Barak declined to answer questions about the feasibility of totally destroying the Iranian nuclear program.

He also offered no opinion on the view that a military operation against Iran would gain no more than a three-year breathing space before Tehran rebuilt its nuclear weapons program, a view recently articulated by US Defense Secretary Leon Panetta.

He was far from optimistic about international sanctions stopping Iran in its nuclear tracks.

The defense minister went on to warmly praised President Barack Obama and his administration’s commitment to Israel’s security and said “Under this administration we have advanced still further into a clear, deep, deep commitment to the security of Israel and beyond.”

He also praised the administration’s policy of combating terrorism, such as the targeting of Osama bin Laden.
Wednesday night, debkafile reported:  A short statement was read out to the Knesset (Israel’s parliament by cabinet member Michael Eitan Wednesday afternoon, Nov. 16. It read: “Prime Minister Binyamin Netanyahu informed the full Knesset plenum that all options are on the table when it comes to Iran’s nuclear program. The prime minister and the authorized bodies are acting to stop the nuclear armament of Iran. The efforts are ongoing and we will do everything possible to enlist states in the international community, “he continued “because the Iranian threat is adanger not only to the State of Israel but to world peace.”

The Knesset was due to devote a special session to the question of an attack on Iran.

debkafile‘s military sources report that this is the first statement of this nature the prime minister has ever delivered to Israel’s parliament. It was phrased notably in the present tense. “The authorized bodies” are thought to refer to the Israeli Defense Forces and its intelligence community.

Also worth noting is that Netanyahu sent a minister to read out his message. He himself absent from this key debate and so was the defense minister. For the first time too, there was no reference to sanctions which have figured hitherto in all Israeli official statements on the Iranian nuclear controversy.

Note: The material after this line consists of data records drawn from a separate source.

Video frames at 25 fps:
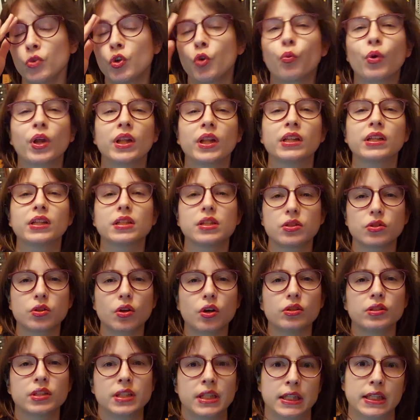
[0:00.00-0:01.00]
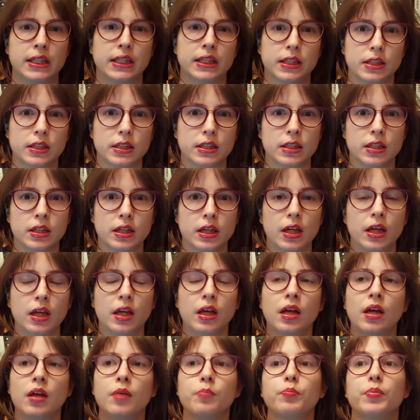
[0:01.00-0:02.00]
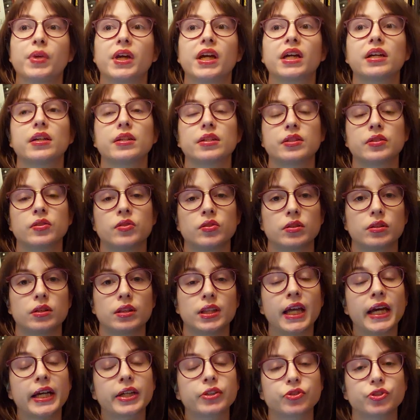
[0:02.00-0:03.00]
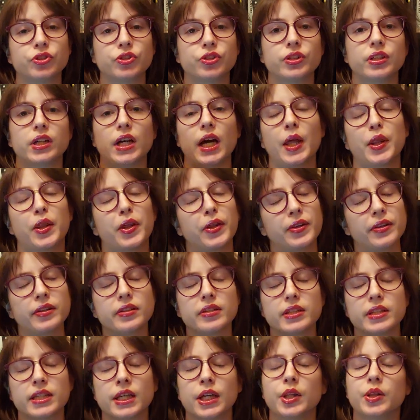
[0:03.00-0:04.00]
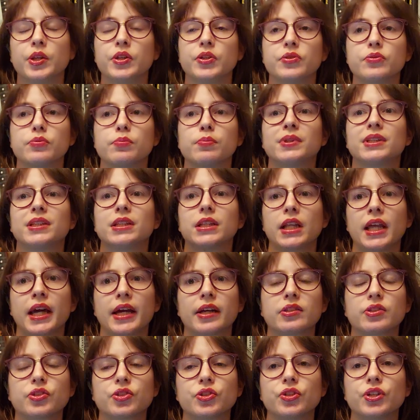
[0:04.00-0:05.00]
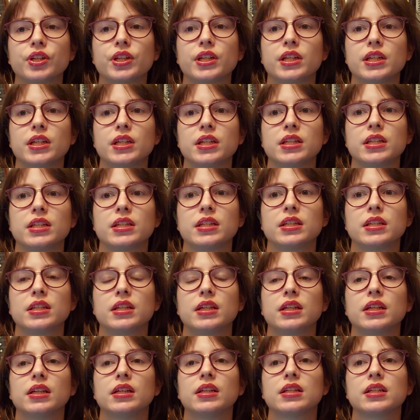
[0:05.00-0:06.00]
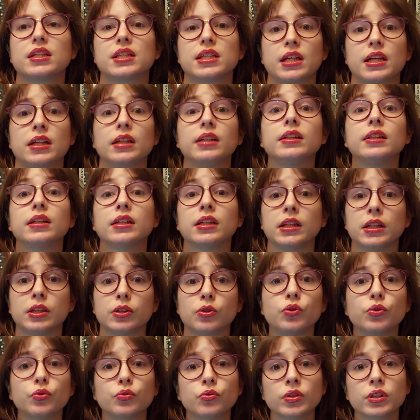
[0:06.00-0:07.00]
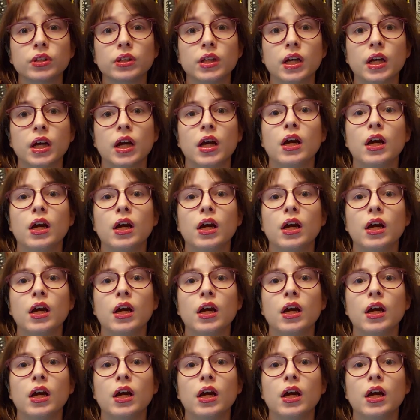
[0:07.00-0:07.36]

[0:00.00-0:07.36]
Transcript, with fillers: Well, he's not in it because Lecter, I didn't say this, but Lecter is in a cell alone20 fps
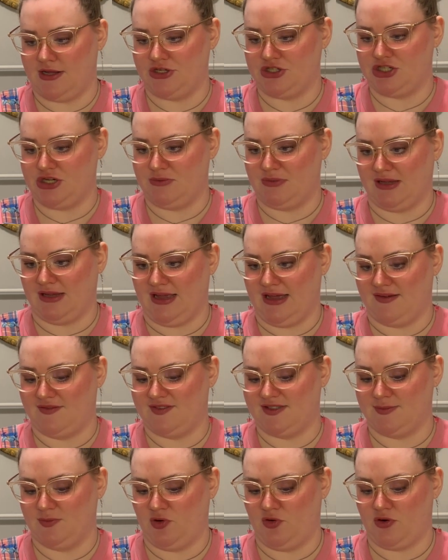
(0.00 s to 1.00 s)
She might have
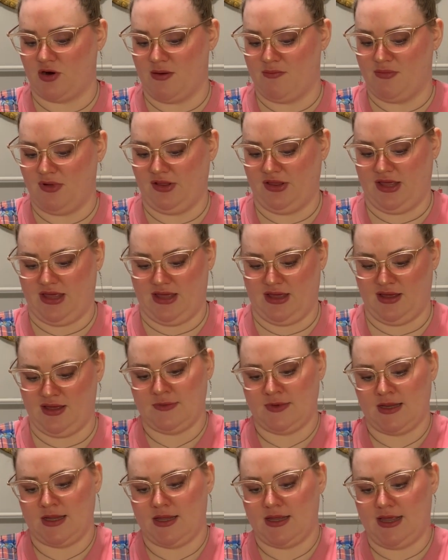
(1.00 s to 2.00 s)
some crumbling
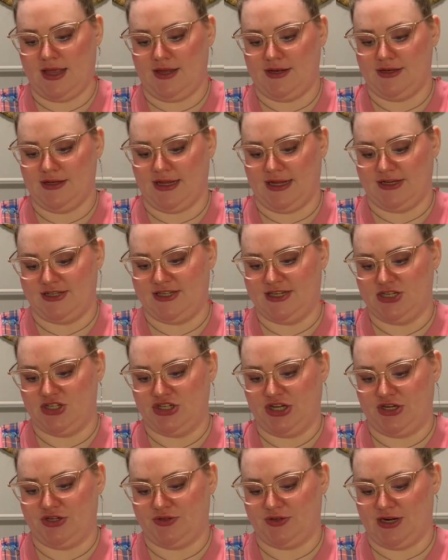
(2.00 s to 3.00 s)
and like
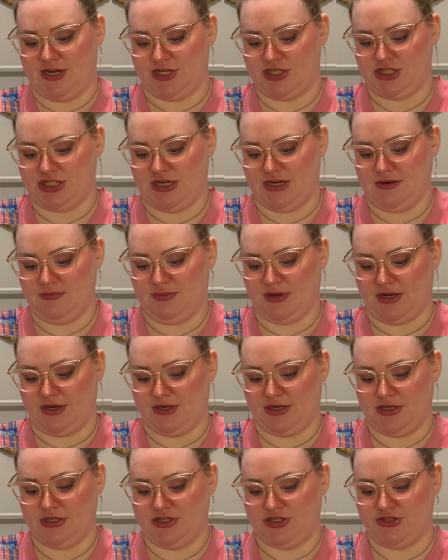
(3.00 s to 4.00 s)
degeneration, but
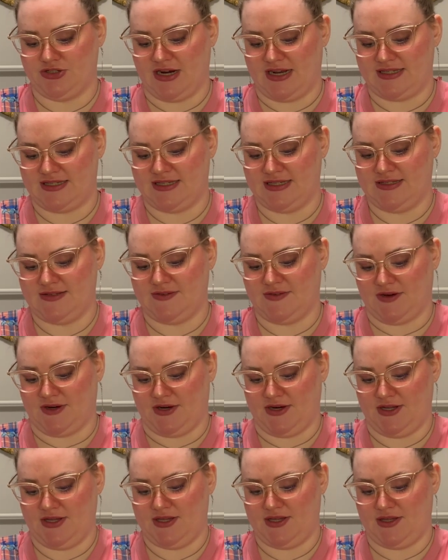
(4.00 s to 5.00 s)
her dress is
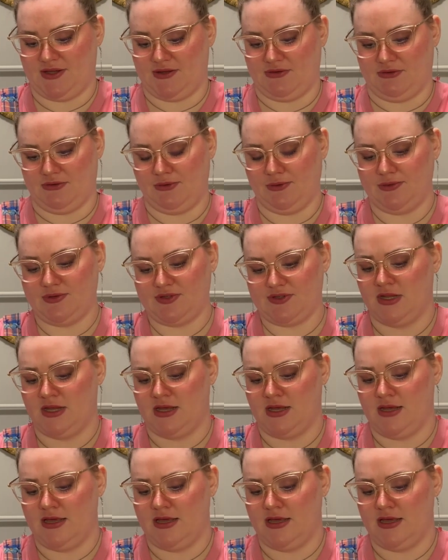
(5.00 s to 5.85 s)
very cute.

The implication is that an operation against a nuclear Iran may be in the works. If so, a response from Tehran is to be expected shortly.
Earlier Wednesday, the supreme commander of Iran’s armed forces Gen. Hassan Firouz-Abadi said Israel’s cries of alarm about Iran’s nuclear development bespeak shock and fear. But nothing will save the Zionist regime from its bitter fate – a hint at Iran’s nuclear capability.
Firouz-Abadi said the massive explosion which killed Iran’s missile chief Saturday “had nothing to do with Israel or America.” It took place during “research on weapons that could strike Israel,” adding that the blast had delayed by only two weeks the development of an undisclosed military “product.”

The two statements together aroused lively speculation in the tense climate left by the latest nuclear watchdog agency’s evidence of Iran’s work on a nuclear weapon. Linking them might suggest that the Israeli prime minister had decided to refute the Iranian general’s claim. By stating that “efforts are ongoing” to stop Iran’s nuclear armament, he may have been implying that  the explosion at the Guards base Saturday was indeed a covert Israeli operation in line with those efforts.